(Information supplied)
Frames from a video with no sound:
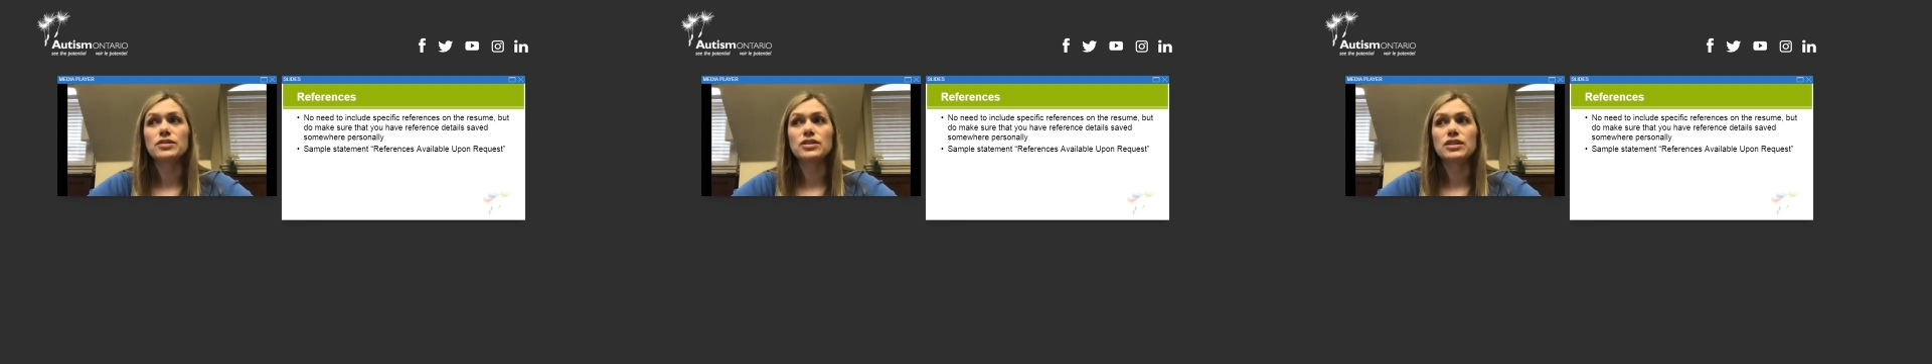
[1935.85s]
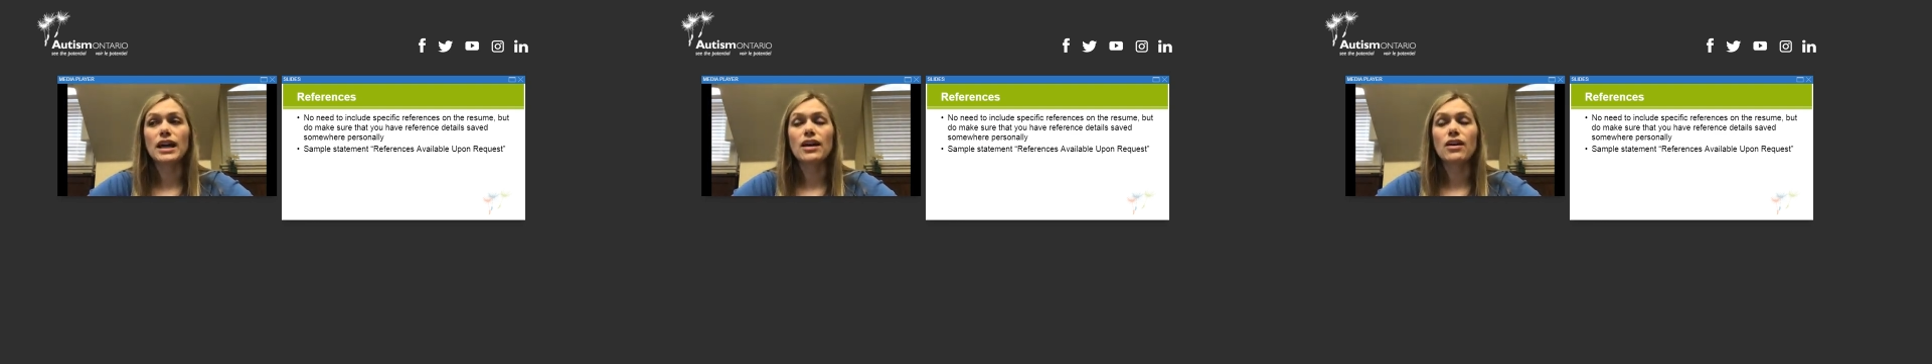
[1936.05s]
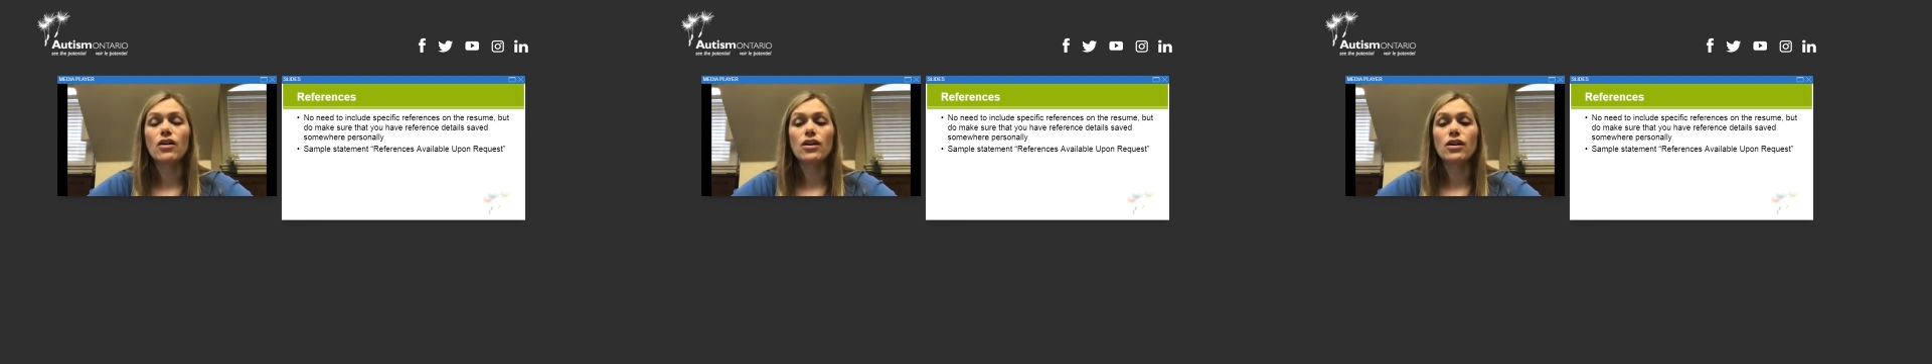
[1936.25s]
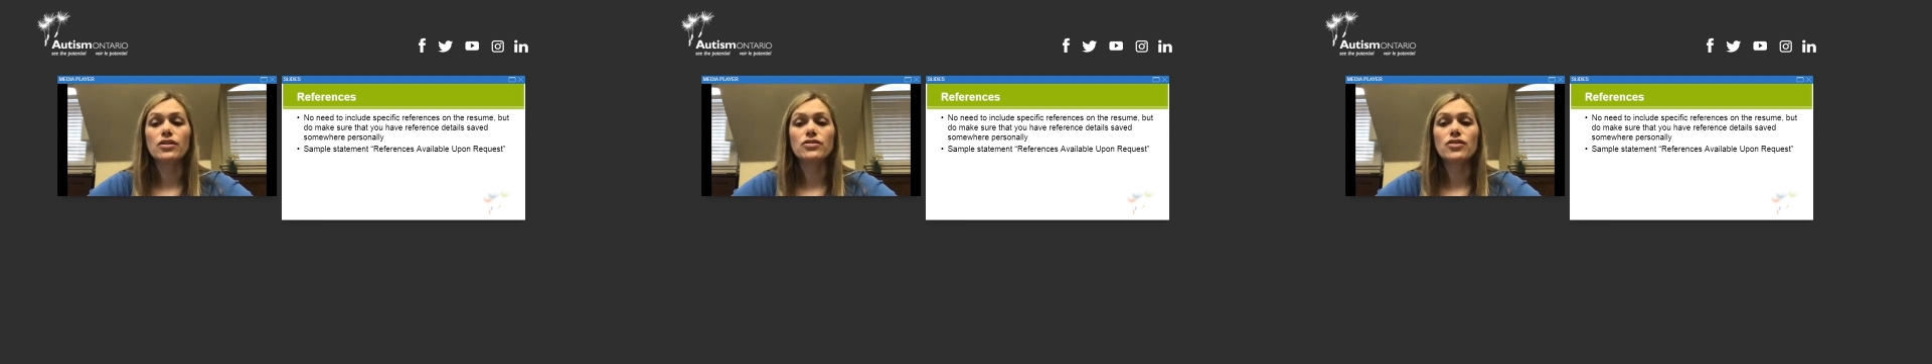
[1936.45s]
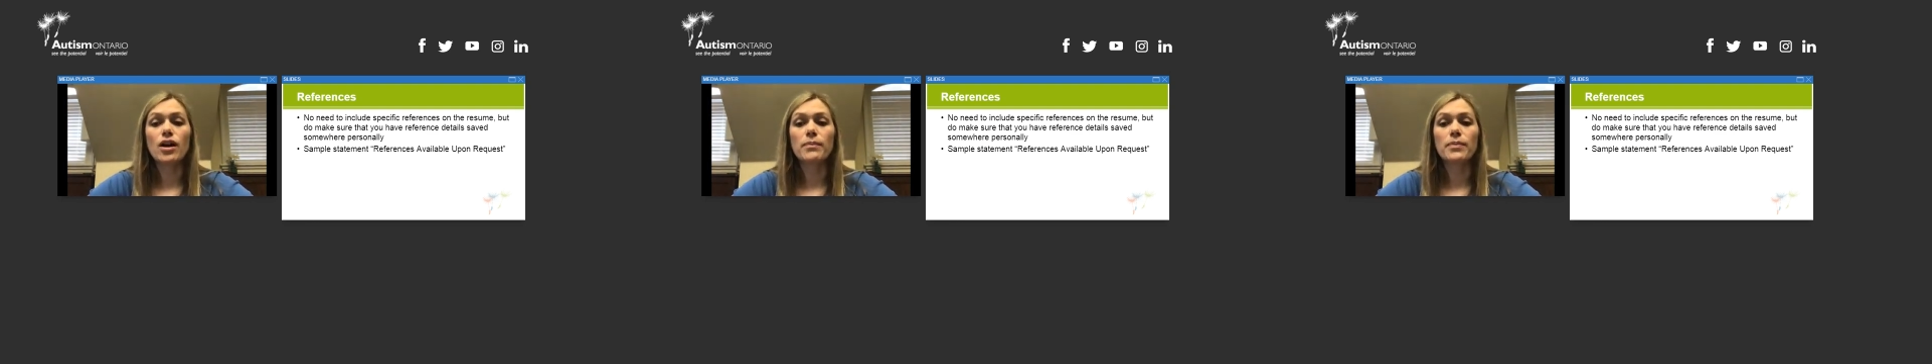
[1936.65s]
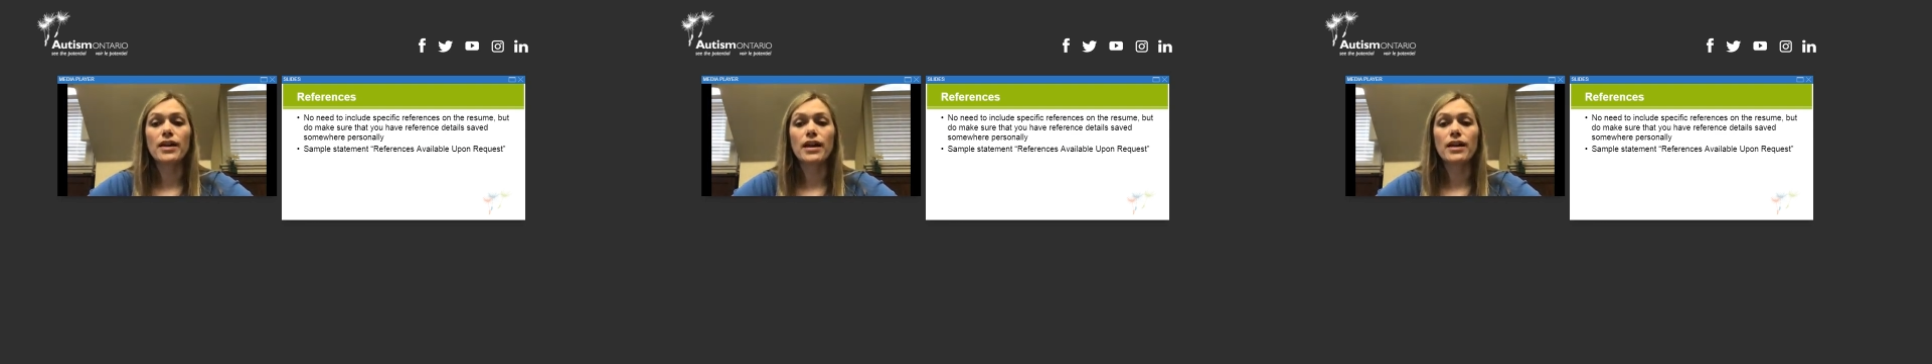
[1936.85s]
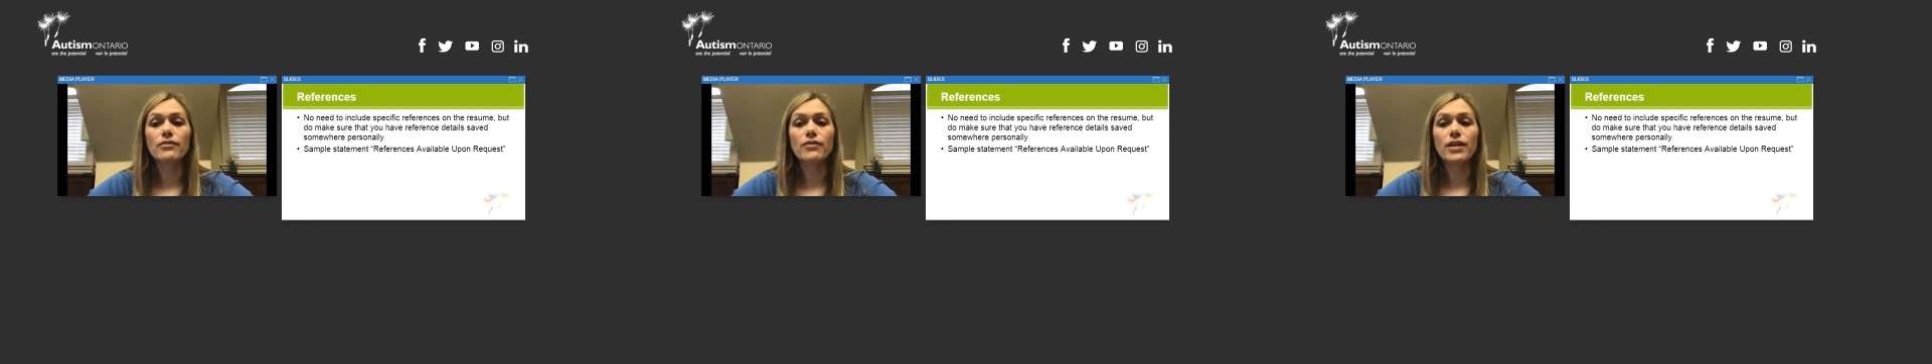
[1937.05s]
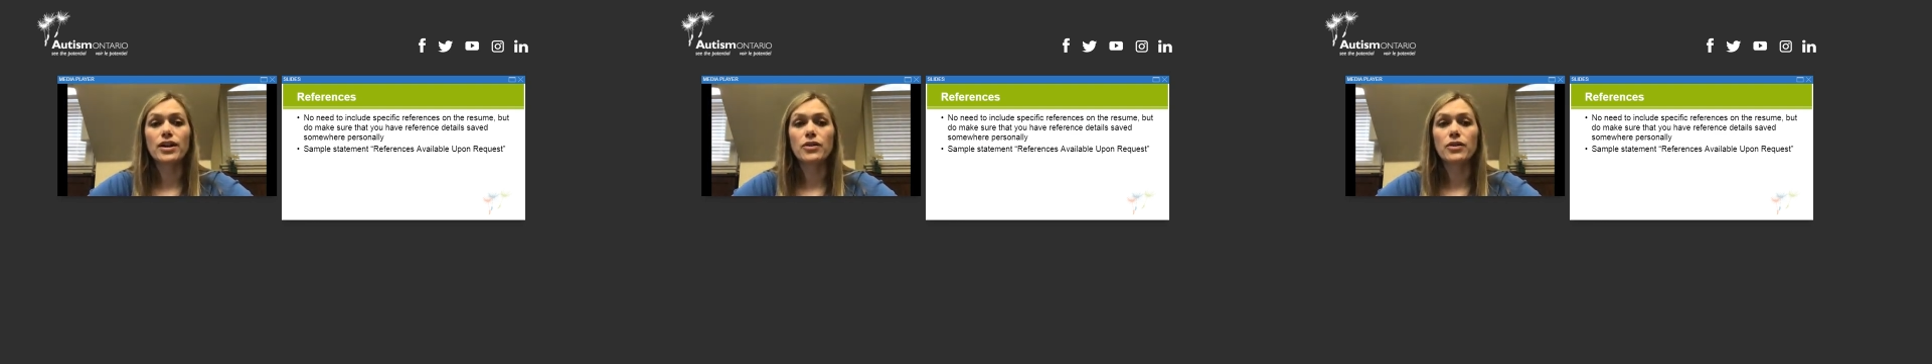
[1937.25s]
get on top of that
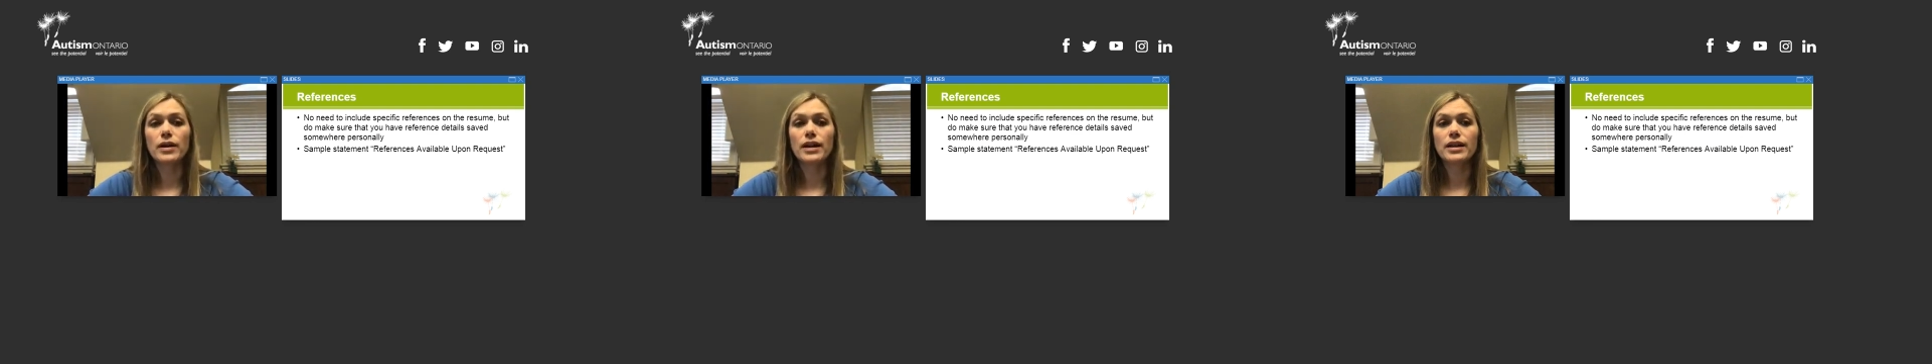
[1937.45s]
right away.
(End Information supplied)
Exercise aim: Every line above should be transcribed exactly, though no image should be carried over.

Answer for the task:
Frames from a video with no sound:
[1935.85s]
[1936.05s]
[1936.25s]
[1936.45s]
[1936.65s]
[1936.85s]
[1937.05s]
[1937.25s]
get on top of that
[1937.45s]
right away.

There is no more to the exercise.